Would They Do It Again?

Kelsey
Yes. For the Tuesday golden retriever.

I found that mass because I palpated the abdomen on a routine vaccine appointment. Nobody would have caught it for months if Biscuit hadn't come in that day. Vet school didn't teach me how to euthanize a healthy pit bull because his owner doesn't have $4,200. But it taught me how to feel a tennis ball that shouldn't be there in a dog that looks perfectly fine. I'd do it again for those moments. The debt, the smell, the Tuesday euthanasias. All of it.

Nigel
It's complicated. Ask me in December when my shoulder isn't aching.

I love the horses. I love standing in a barn at 6 AM watching a $340,000 colt walk toward me and knowing in three strides whether he's sound. But my shoulder is held together with anchors, I've lost clients for doing the right thing, and I drive more miles than a long-haul trucker. Luanne says I'll do this until I physically can't. She's probably right. That's not the same as saying I'd choose it again if I were 22. I might. I also might go into orthopedic surgery and have the same skills with a body that doesn't hurt.

Ximena
Yes. Because the 14-shift streak matters.

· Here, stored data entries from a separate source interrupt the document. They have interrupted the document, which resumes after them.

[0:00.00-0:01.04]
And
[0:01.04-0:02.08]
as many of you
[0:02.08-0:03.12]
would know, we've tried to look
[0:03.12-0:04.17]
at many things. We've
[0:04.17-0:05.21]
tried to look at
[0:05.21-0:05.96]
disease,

Duke went home. The streak is at 14. I cried at a euthanasia last month and my tech said "good." I spent two years not feeling anything and therapy brought me back. This job will break you if you let it. I almost let it. But I am a better doctor and a better person for having walked through the worst version of it and come out the other side. I'd choose this again. Every time.


Frequently Asked Questions About Veterinary Careers

What does a veterinarian actually do all day?

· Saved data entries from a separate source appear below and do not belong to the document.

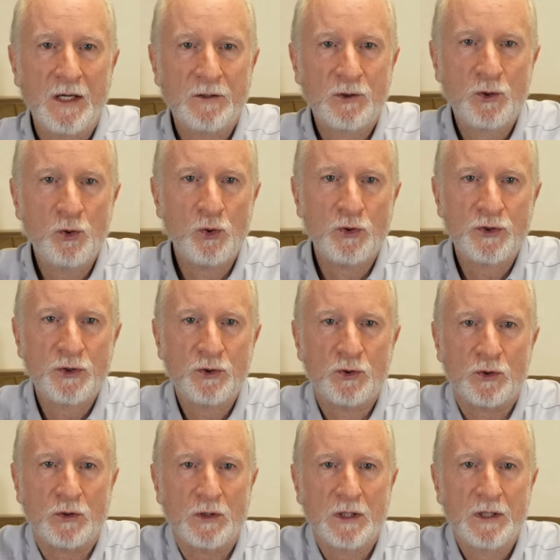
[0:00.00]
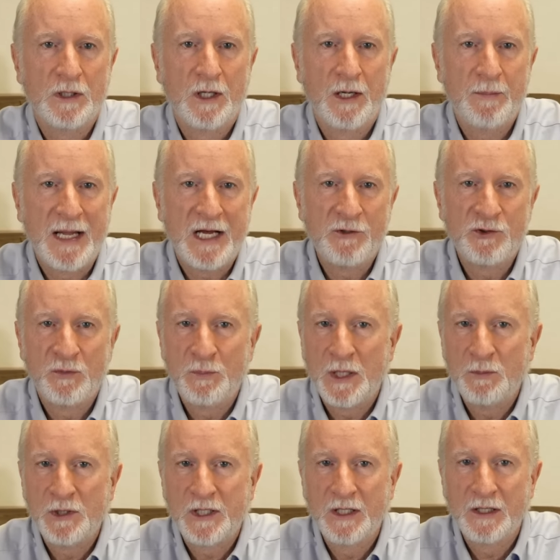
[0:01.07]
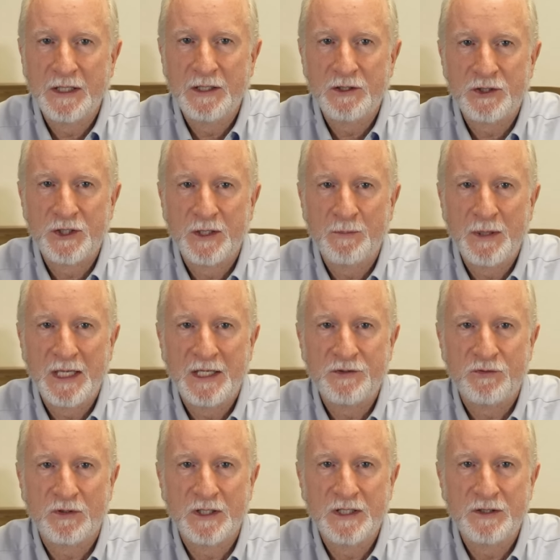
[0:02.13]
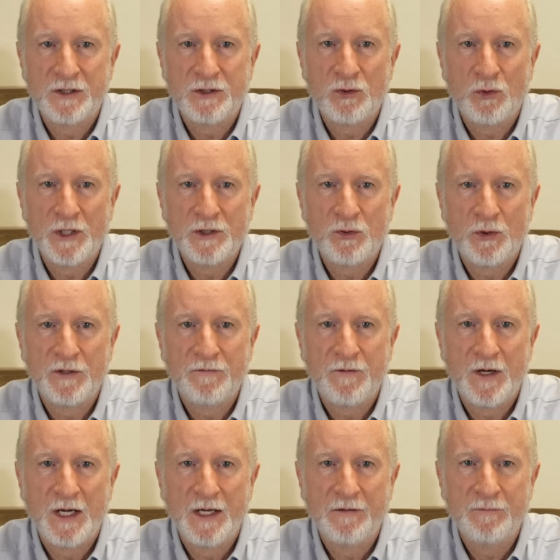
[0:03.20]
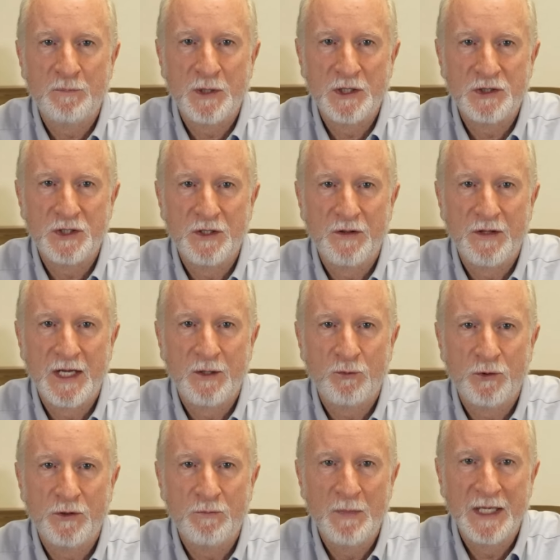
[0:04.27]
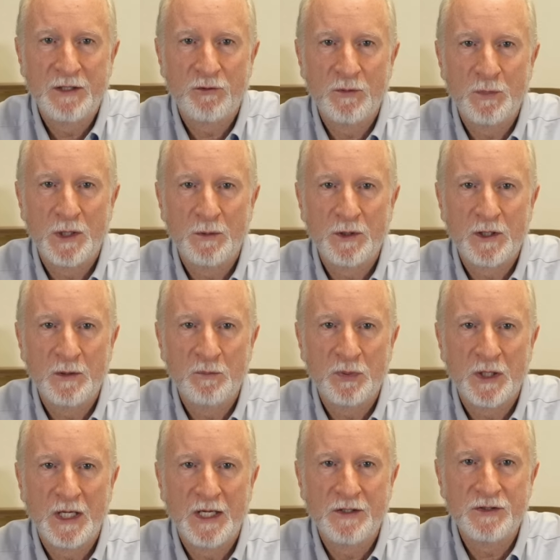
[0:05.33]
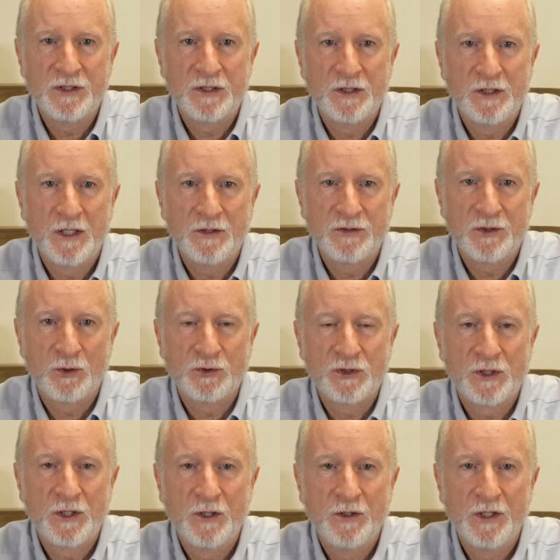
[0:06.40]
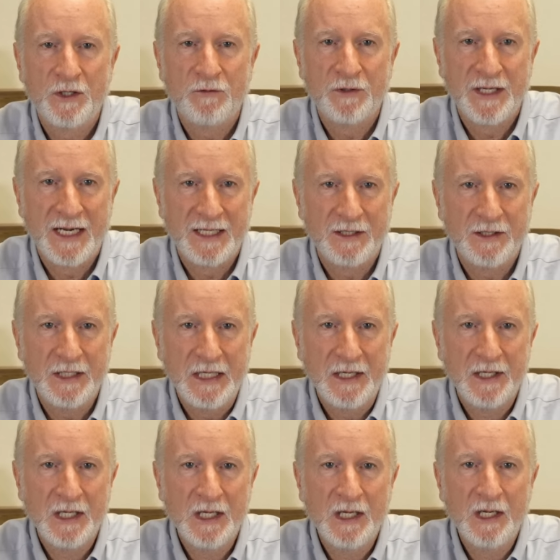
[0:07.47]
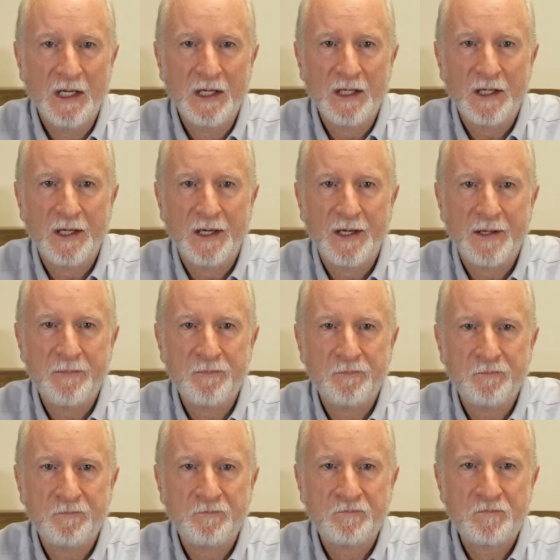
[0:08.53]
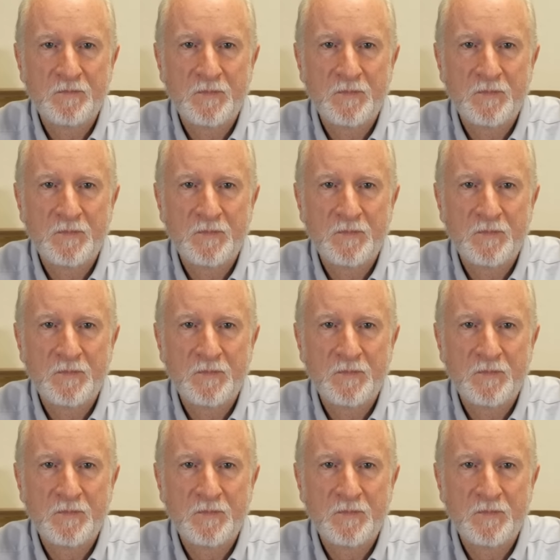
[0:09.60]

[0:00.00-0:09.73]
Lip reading: Cool Jewel. House Republican leadership has released a 2025 budget that would make Republican plans to gut Social Security a reality. Um,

It depends on the setting. A small-animal GP sees 22 to 26 patients per day: wellness exams, vaccinations, surgeries, dental cleanings, and sick visits. An equine vet drives to farms doing lameness evaluations, pre-purchase exams, and emergency calls. An ER vet triages 18 to 25 emergencies per shift, from toxin ingestions to life-threatening surgical cases. Across all settings, veterinarians spend significant time on client communication, medical record-keeping, and the financial side of presenting treatment options to owners.

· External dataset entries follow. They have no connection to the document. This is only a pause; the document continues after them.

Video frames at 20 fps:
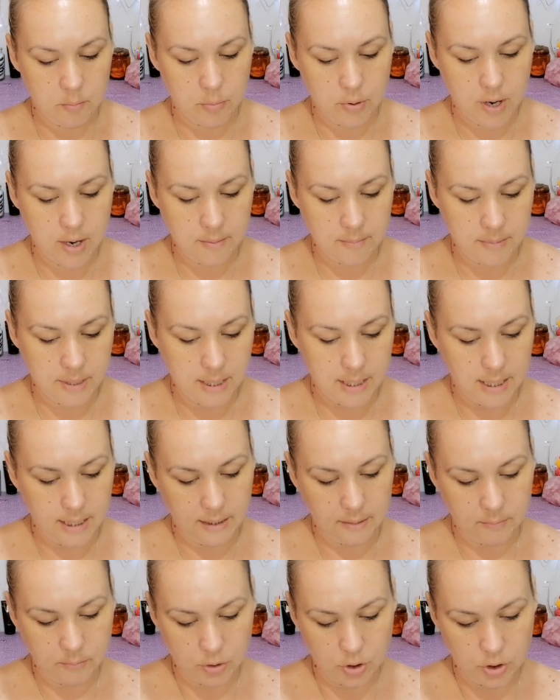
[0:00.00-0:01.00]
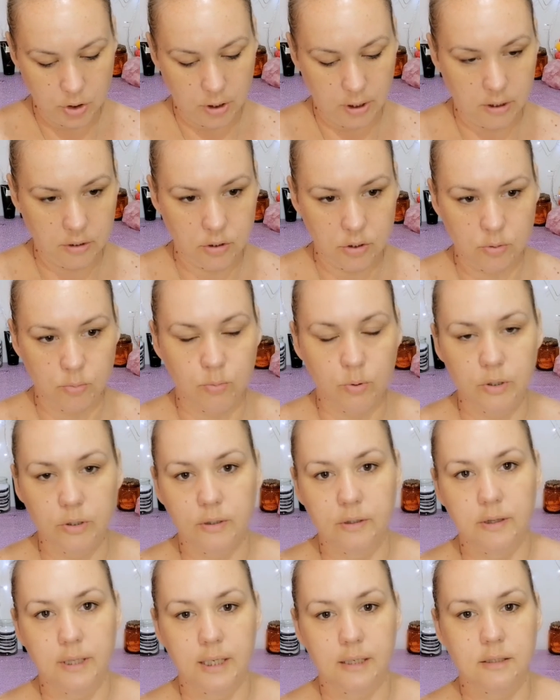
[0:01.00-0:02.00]
Primer. And I'm just going to
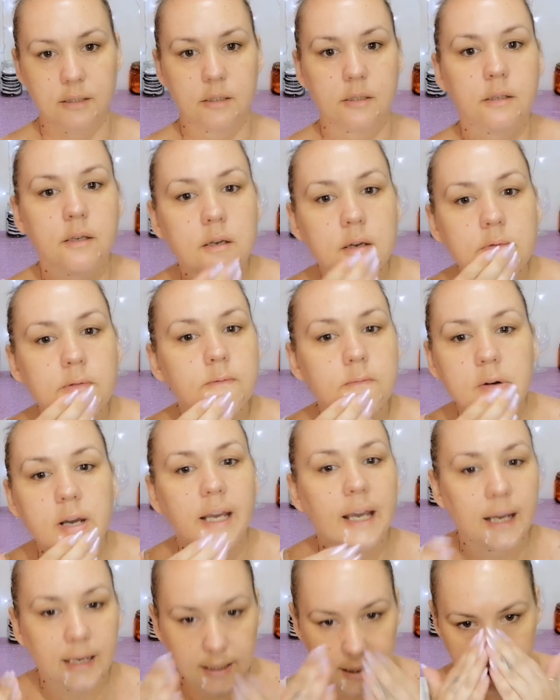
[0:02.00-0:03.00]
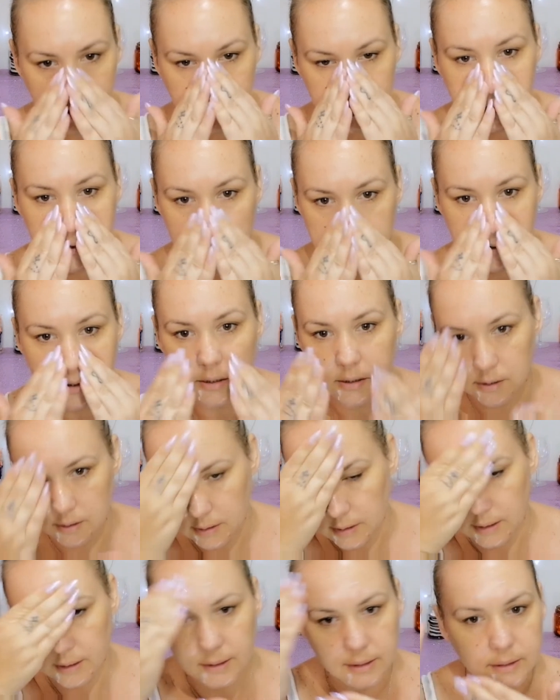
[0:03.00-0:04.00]
work that where I get
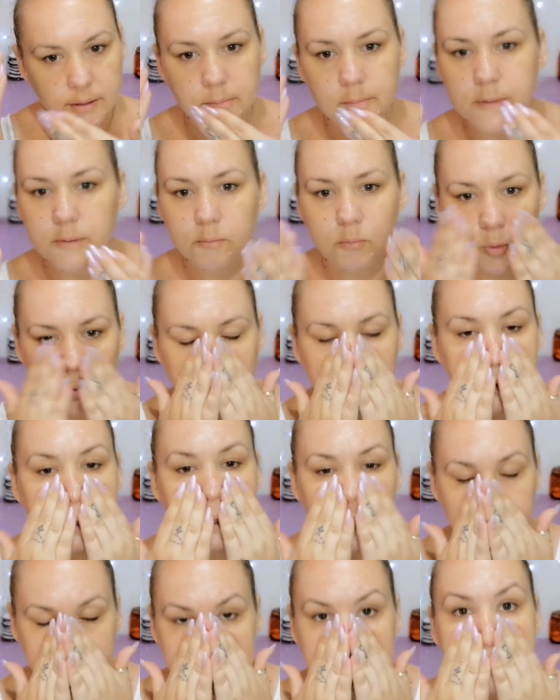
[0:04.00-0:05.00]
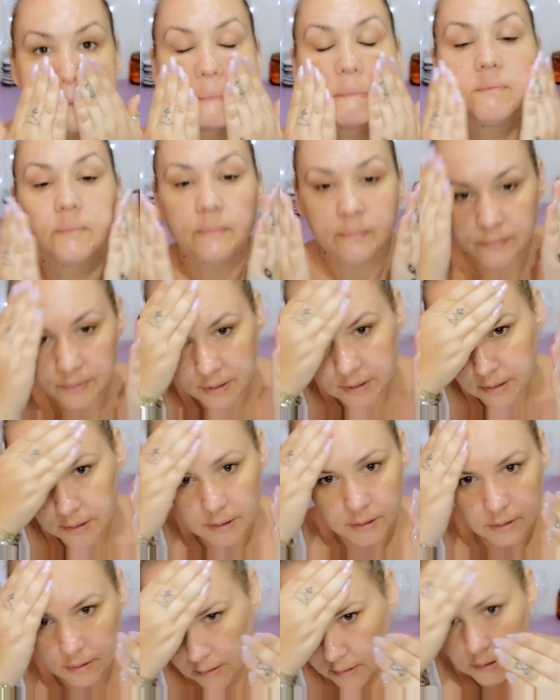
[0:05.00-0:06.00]
a little bit more oily,
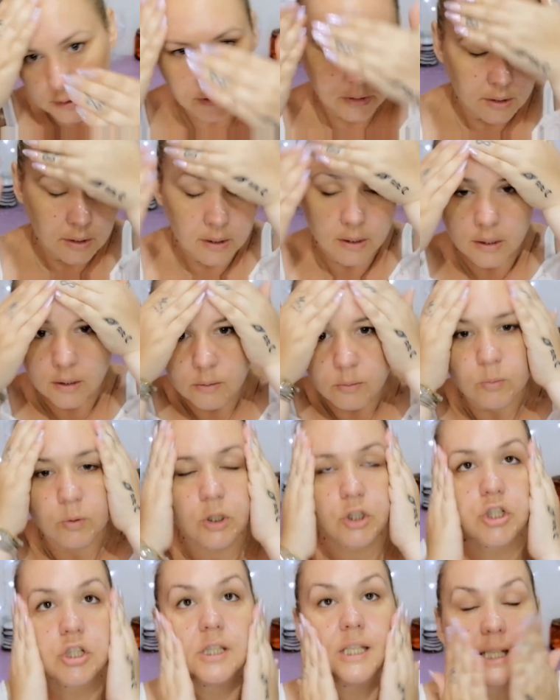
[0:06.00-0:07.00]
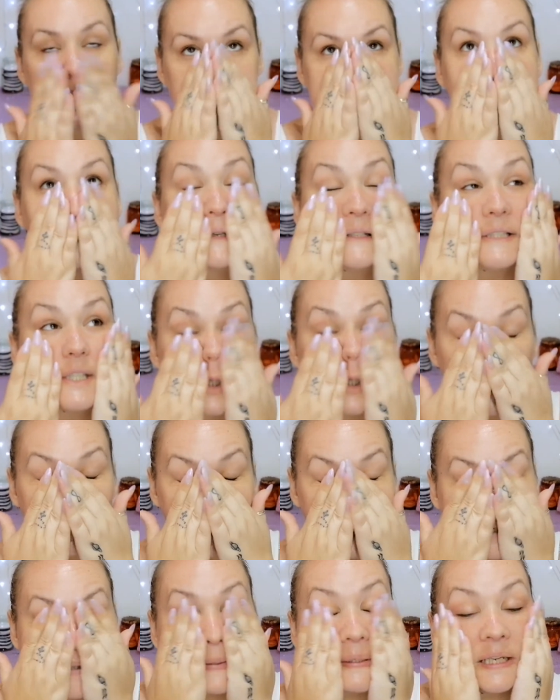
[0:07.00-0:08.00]
which these days has
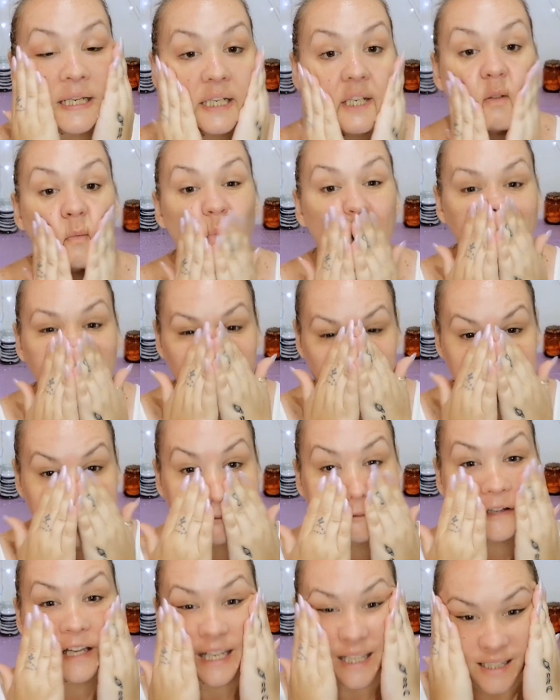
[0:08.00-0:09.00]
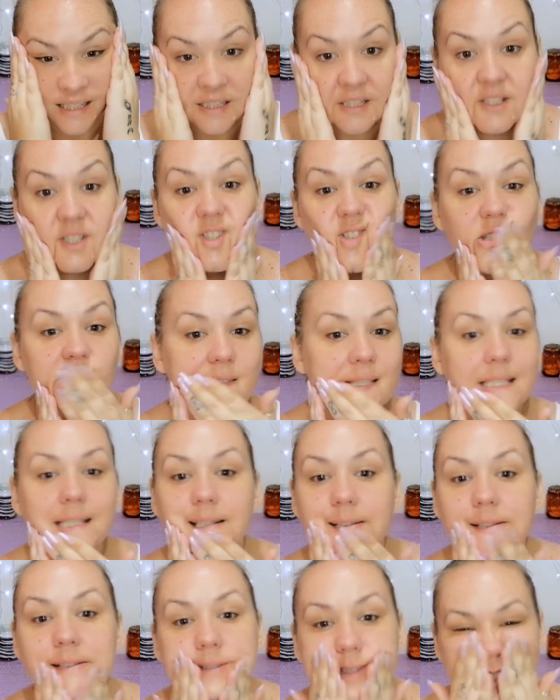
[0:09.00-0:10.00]
been nearly my whole face.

Is veterinary school hard to get into?

Yes. There are 33 accredited vet schools in the U.S. compared to over 150 medical schools. Acceptance rates range from 10% to 15% at most programs. Competitive applicants typically have a GPA above 3.5, thousands of hours of veterinary experience, and strong GRE scores. Many people apply two or three times before gaining admission. The curriculum covers multiple species, making it broader in scope than human medical school.

How much student debt do veterinarians have?

The average veterinary graduate carries about $180,000 in student debt. Starting salaries in general practice range from $95,000 to $115,000, creating a debt-to-income ratio that is significantly worse than in human medicine. Specialists and practice owners earn more, but specialization requires 3 to 4 additional years of residency training at reduced pay. The debt burden is a major factor in burnout and career dissatisfaction across the profession.

Is being a veterinarian worth it?

Financially, the return on investment is modest compared to human medicine or other doctoral-level careers. Emotionally, it depends on your tolerance for difficult conversations, economic euthanasia, and compassion fatigue. Most veterinarians report high career satisfaction despite high rates of burnout. The key question isn't whether you love animals. It's whether you can handle the parts that have nothing to do with animals: the debt, the client negotiations, the euthanasia, and the business of medicine.